10/25/20232 min read

Le cachot de ma souffrance.

Mwagna -

« Du cachot de ma souffrance » est un ouvrage autobiographique qui raconte l’histoire d’une jeune fille supposée souffrir de troubles bipôlaires. Pourtant, accablée par la jalousie, la sorcellerie ou la calomnie, l’héroïne ne sait plus à quel sein se vouer et décide pour ne plus passer pour une débile mentale de se retrancher dans les abyssales du silence de sa foi en Dieu.

Chapitre 1 – L’enfance d’une jeune fille dans une famille aux paradoxes inconciliables.

Il était une fois, un enfant nommé Nady.
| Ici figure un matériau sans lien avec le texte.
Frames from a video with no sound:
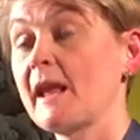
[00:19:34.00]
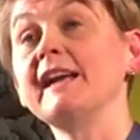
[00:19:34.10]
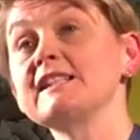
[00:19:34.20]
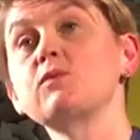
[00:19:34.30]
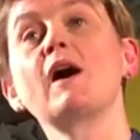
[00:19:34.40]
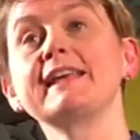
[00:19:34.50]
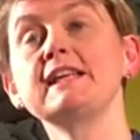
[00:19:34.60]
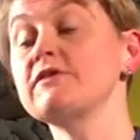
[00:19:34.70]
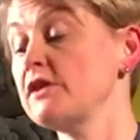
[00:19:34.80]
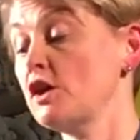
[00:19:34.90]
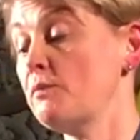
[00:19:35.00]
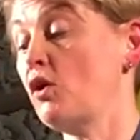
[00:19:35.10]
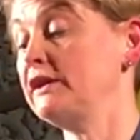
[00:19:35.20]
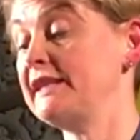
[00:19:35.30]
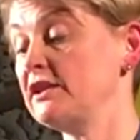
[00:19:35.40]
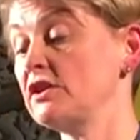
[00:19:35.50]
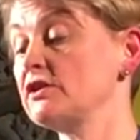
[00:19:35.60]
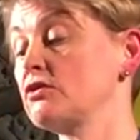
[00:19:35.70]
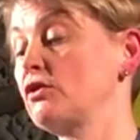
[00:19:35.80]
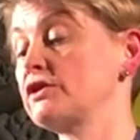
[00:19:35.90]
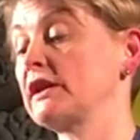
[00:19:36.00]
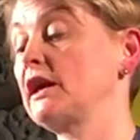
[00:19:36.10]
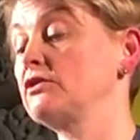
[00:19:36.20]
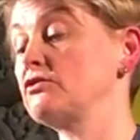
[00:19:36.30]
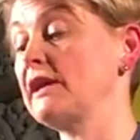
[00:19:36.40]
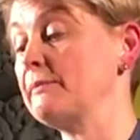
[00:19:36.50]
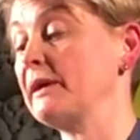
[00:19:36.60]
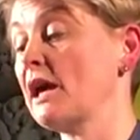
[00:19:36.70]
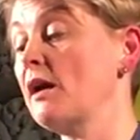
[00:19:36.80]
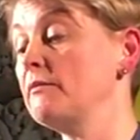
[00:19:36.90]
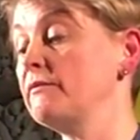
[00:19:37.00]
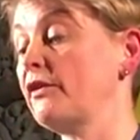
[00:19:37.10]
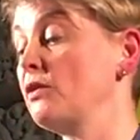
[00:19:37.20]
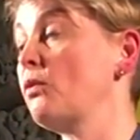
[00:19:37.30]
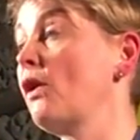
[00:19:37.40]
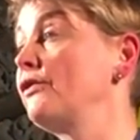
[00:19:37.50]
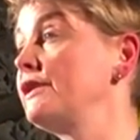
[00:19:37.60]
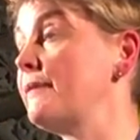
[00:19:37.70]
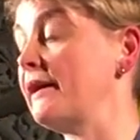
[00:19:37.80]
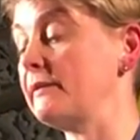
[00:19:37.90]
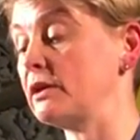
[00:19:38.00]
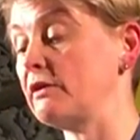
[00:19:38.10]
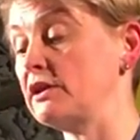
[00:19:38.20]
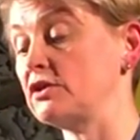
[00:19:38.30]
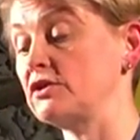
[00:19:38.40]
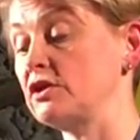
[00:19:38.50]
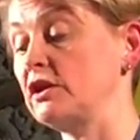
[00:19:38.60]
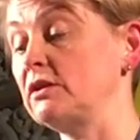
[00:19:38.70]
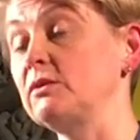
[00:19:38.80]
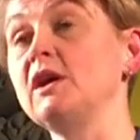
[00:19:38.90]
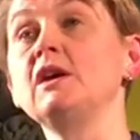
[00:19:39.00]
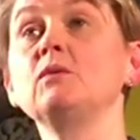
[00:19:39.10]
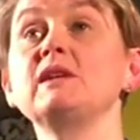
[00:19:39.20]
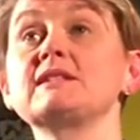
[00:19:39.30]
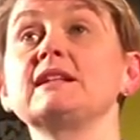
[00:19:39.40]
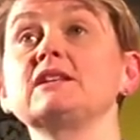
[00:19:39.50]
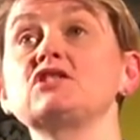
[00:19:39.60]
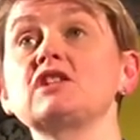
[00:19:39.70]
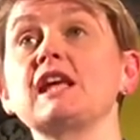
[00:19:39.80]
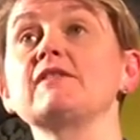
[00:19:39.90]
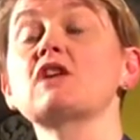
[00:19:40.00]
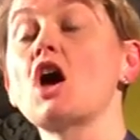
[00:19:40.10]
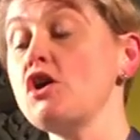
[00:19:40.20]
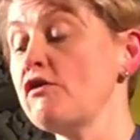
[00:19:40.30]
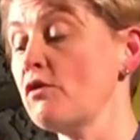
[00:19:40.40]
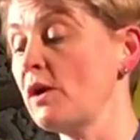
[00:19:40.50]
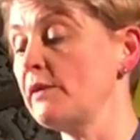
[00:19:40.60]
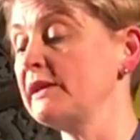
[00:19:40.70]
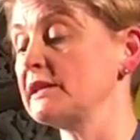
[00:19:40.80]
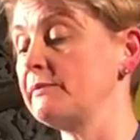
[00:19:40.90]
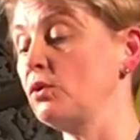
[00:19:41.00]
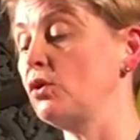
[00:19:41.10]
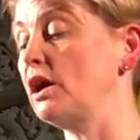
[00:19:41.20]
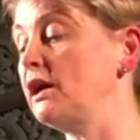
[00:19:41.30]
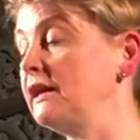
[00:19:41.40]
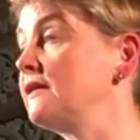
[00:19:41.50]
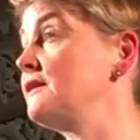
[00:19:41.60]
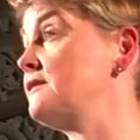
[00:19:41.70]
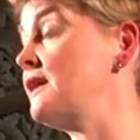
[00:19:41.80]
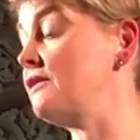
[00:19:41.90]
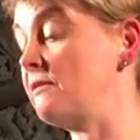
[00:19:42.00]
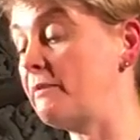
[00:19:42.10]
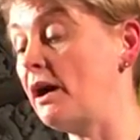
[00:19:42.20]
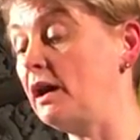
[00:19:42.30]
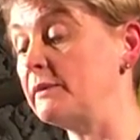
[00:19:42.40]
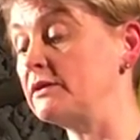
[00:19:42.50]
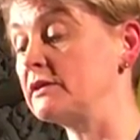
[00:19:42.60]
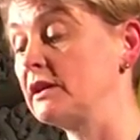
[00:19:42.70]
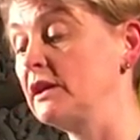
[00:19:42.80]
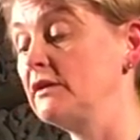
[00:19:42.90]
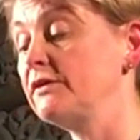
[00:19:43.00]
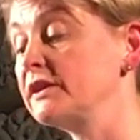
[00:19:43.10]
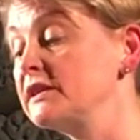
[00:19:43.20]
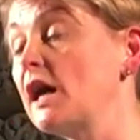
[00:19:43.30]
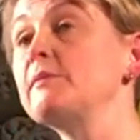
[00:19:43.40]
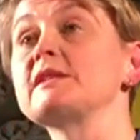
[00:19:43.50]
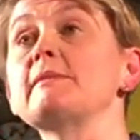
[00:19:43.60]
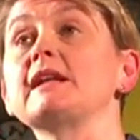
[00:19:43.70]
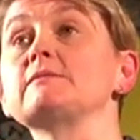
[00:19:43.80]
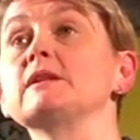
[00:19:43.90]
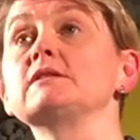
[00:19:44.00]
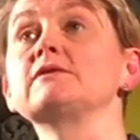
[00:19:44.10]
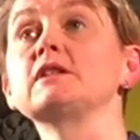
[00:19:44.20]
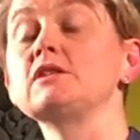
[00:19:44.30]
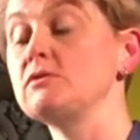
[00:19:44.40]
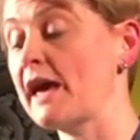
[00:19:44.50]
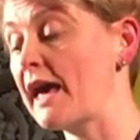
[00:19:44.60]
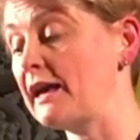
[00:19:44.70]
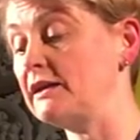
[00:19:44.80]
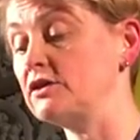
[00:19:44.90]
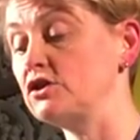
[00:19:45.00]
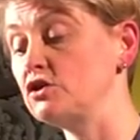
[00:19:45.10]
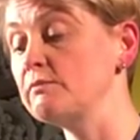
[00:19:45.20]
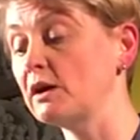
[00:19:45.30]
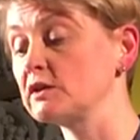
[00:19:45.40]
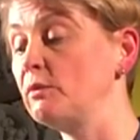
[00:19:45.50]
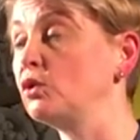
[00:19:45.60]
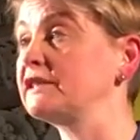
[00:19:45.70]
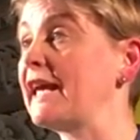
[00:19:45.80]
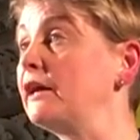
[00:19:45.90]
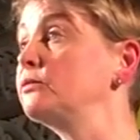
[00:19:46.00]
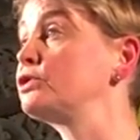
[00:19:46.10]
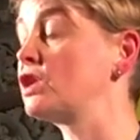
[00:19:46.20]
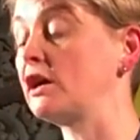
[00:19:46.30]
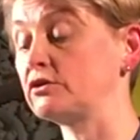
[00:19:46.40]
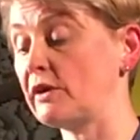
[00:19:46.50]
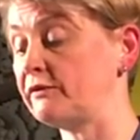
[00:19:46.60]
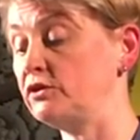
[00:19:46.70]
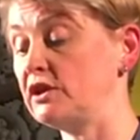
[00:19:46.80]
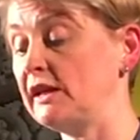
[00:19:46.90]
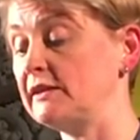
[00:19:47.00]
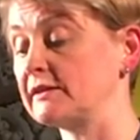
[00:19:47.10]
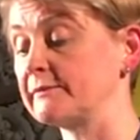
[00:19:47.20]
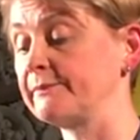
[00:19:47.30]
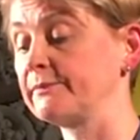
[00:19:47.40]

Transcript: And it's why, even though politicians across the country have become very worried about immigration too, we still achieved overwhelming support earlier this year in Parliament for the Dubs Amendment for the UK to do much more to help child refugees.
Né le 19 avril 1985 à Yaoundé ou le 17 décembre 1987 selon les points de vue, il avait grandi dans une famille riche de sept enfants. L’aînée étant décédée, il restait six enfants dont deux garçons et quatre filles.

La première des six, Marianne, était infirmière de profession et praticienne de photographie. Le second, un garçon nommé Francis Joël, était avocat au barreau du Cameroun. La troisième, Josiane, était quant à elle infographe mais faisant le petit commerce. Pour le reste, les quatrième, cinquième et sixième, ils étaient respectivement ingénieur électricien formé au Canada et exerçant actuellement aux Etats-Unis, informaticienne formée et travaillant en Allemagne et diplomate oeuvrant au Cameroun.

Nady ou Christy était vraisemblablement la plus jolie, la plus intelligente, la plus gentille suivant l’opinion de tout un chacun. Hésitant sur ses origines, elle décida d’aller les chercher aux plus profonds des abyssales de sa foi en Dieu. Redoutant d’avoir été volé à la naissance dans un contexte pareil à celui du vol de l’enfant de Vanessa TCHATCHOU ceci d’autant plus que c’était le Directeur Général de l’hôpital où l’enfant était né qui fut le médecin accoucheur de sa mère, ou encore craignant d’avoir été conçu dans une relation extraconjugale, Nady la diplomate ou plutôt l’écrivaine, était ainsi la benjamine de sa famille sans doute maternelle mais peut-être l’aînée dans celle paternelle.

Celle-ci avait en outre, une amie, une parente qu’elle considère comme sa sœur et qui avait grandi avec elle depuis leur naissance. Carine, voilà comment je nommais celle que j’appelais ma jumelle. Elle l’était d’autant plus qu’elle était née un 21 avril 1985 et moi comme je l’ai rappelé plus haut, le 19 avril 1985. C’était en réalité la fille de la nièce de mon père elle-même nommée Rachel.